Some of the large German cities had taken horrific damage, yes, but millions of Germans in smaller cities or out in rural areas, or even in larger cities that got lucky, survived WW2 with really quite limited discomfort - better off than many in the countries they had conquered, for sure. Their society, their institutions, their economic fundamentals - all intact to a considerable degree, and when they weren't, the memories of how it used to work were not so remote that they couldn't rebuild them easily enough, as soon as they found the money for it - which came slowly, and then faster with the Marshall plan. Prior to the Nazi coup d'etat, they had been a democracy, of sorts at least, and that was only 12 years before - not that hard to reinstate it.

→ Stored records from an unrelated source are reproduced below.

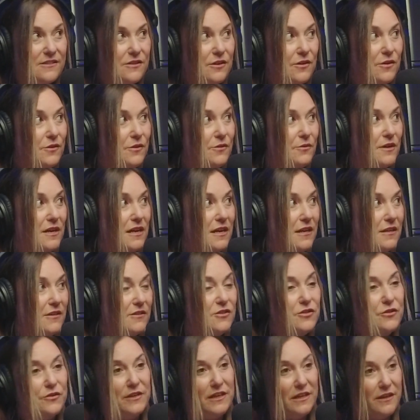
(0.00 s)
So
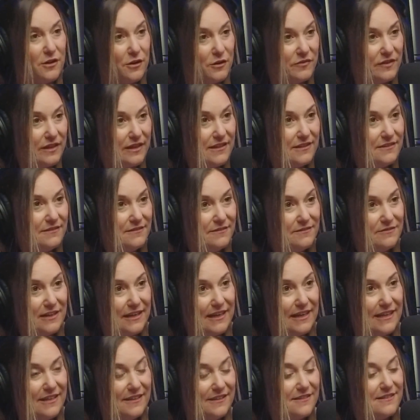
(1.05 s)
during COVID,
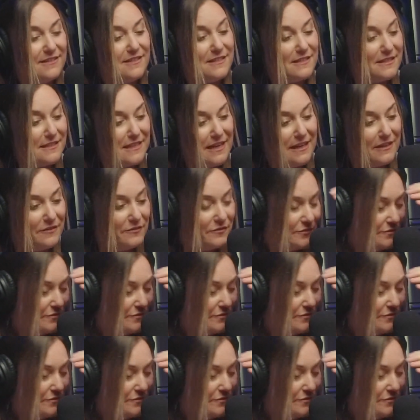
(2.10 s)
right? This is kind of a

And then of course it should be pointed out that they had very little in the way of sectarian or inter-ethnic strife or tension, since those members of the only meaningful minority in pre-war Germany who hadn't fled had mostly been exterminated. The only vaguely related problem they had was the large amount of displaced Germans from Silesia who needed to be resettled in the rest of Germany.

He says the same approach would not work because Axis nations were far more and you because they were far LESS devastated than Afghanistan or Iraq.

My bet is the relative level of devastation is irrelevant to how effective complete martial law would be, that it would be equally effective in any nation conditioned to obey whomever has the most guns. Exterminating or expelling most minorities does not mean post-war Germany had LESS ethnic strife than Afghanistan or Iraq, only that they had run out of targets. I do not think Afghans or Iraqis would be any more (and probably far less) difficult to re-educate than war-time Germans or Japanese were, because they have not been as systematically indoctrinated against peace, democracy and human rights. They do not need to be taught not to send entire races to death camps or conquer an entire continent seeking lebensraum, only to run a democracy and not relegate fellow citizens to second class status.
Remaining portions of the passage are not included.